**Task item**: Find the line with "[2:30.10-2:31.00]" in the data below. Repeat it and every line after it up to the end, exactly, but drop the pictures.

(Task input begins)

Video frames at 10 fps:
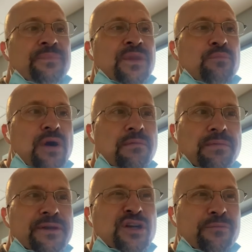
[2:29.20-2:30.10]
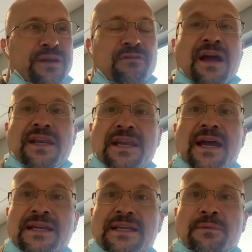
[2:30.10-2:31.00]
probably going to be around
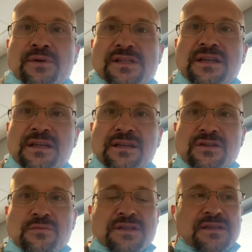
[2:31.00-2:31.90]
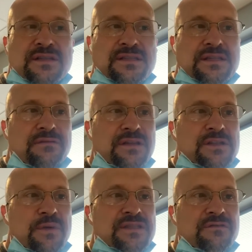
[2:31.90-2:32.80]
90% in terms of the sensitivity and
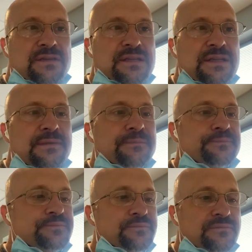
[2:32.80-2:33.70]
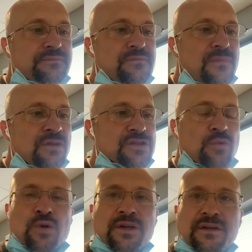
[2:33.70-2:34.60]
specificity. So
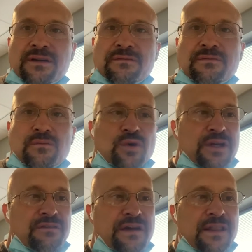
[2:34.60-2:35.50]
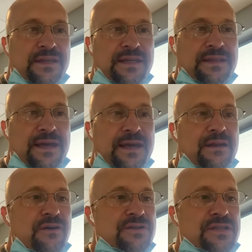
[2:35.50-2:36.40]
we're gonna validate that
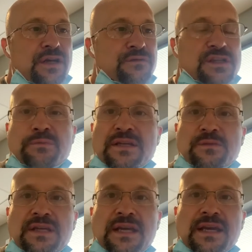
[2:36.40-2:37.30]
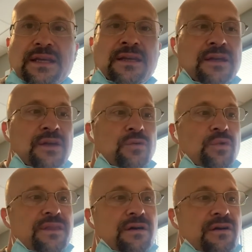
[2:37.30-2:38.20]
ourselves as best we can
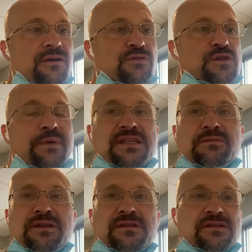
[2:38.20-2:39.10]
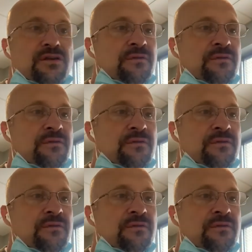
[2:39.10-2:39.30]
with our own specimens. So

(Task input ends)

**Result for this exercise**:
[2:30.10-2:31.00]
probably going to be around
[2:31.00-2:31.90]
[2:31.90-2:32.80]
90% in terms of the sensitivity and
[2:32.80-2:33.70]
[2:33.70-2:34.60]
specificity. So
[2:34.60-2:35.50]
[2:35.50-2:36.40]
we're gonna validate that
[2:36.40-2:37.30]
[2:37.30-2:38.20]
ourselves as best we can
[2:38.20-2:39.10]
[2:39.10-2:39.30]
with our own specimens. So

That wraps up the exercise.